A personality disorder is not the foreign presence of demonic possession or a cancerous cluster of cells spreading among the internal organs. It is a pattern of cognition and reaction that impairs the capacity to be productive, happy, and generally at ease. It is a fractured sense of self giving way to the weight of stressful interpersonal dynamics (p. 203).

In other words, personality disorders are “as common as dirt” (p. 203).

One of the most intriguing things about this memoir is the trustworthiness of the author. I think this comes from her intense self-reflection and compelling honesty about her fractured relationship with Emily as well as her behavior in subsequent relationships (including a fling with one of her students). Johnson also delves deeply into her family life, describing how she was raised by a serious of stepmothers after her father left her “careless and selfish” mother. She focuses much of her attention on her two younger sisters who had the misfortune of being raised by their neglectful mother after Johnson and her father left the household. She describes the guilt she feels for not being there for her sisters, who both also have the diagnosis of BPD. As she gets better, she describes how the illness has manifested itself in different ways for them. She describes her attempts to reconcile with them and help them through their diagnosis. It becomes painfully clear that Johnson has a better handle on her illness than either of her sisters do.

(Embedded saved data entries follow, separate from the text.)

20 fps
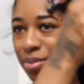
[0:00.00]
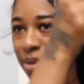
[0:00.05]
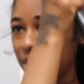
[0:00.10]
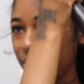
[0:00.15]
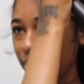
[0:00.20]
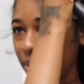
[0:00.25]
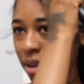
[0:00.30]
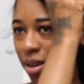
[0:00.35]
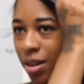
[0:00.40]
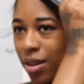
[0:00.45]
me
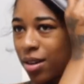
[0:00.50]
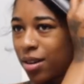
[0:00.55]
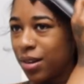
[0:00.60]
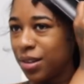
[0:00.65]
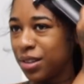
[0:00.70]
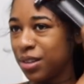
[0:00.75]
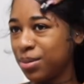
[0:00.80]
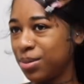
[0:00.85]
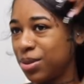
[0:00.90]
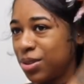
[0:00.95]
a bit
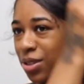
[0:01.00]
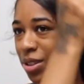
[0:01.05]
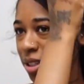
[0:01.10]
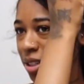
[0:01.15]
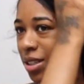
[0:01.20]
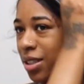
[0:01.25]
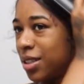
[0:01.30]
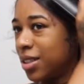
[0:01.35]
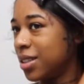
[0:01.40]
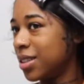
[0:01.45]
uncomfortable
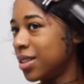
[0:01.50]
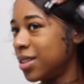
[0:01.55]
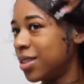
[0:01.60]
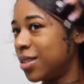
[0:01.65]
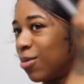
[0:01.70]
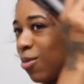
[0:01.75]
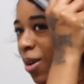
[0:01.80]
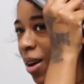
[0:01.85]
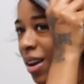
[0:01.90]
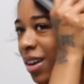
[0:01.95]
because
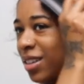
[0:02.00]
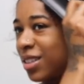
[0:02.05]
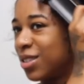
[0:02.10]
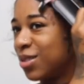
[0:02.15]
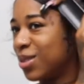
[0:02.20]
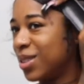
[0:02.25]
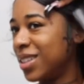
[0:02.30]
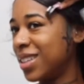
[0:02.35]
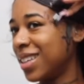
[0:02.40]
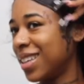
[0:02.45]
why are you
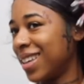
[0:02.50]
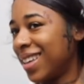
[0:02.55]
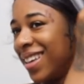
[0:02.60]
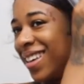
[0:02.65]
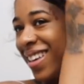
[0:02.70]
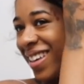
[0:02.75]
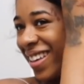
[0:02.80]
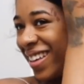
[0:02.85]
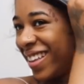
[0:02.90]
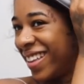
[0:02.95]

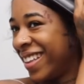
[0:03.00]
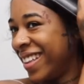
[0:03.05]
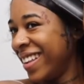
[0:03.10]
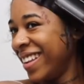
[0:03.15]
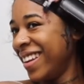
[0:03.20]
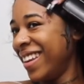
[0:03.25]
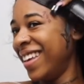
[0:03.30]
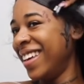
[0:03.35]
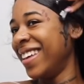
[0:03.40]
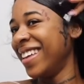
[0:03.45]
looking?
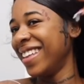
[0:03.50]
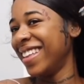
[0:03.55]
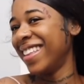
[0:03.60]
and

A criticism of this text is that Johnson abruptly shifts from her breakup with Emily to a scene where she is at peace with her new wife, leaving the reader to wonder how she got from Point A to Point B. Johnson makes it clear that even in the her newfound stability, she will always continue to struggle with the instability that comes along with being borderline. However, she does not make it explicitly clear how she reached this stability and I think that is of interest to the reader. Overall, I found the book to be an engaging read with a fast flowing and interesting narrative. This book is clearly written with the intention of offering solace to others diagnosed as borderline and understanding to those who are not.


  1. Frank, Arthur W. The Wounded Storyteller: Body, Illness, and Ethics. Chicago: University of Chicago Press, 1995.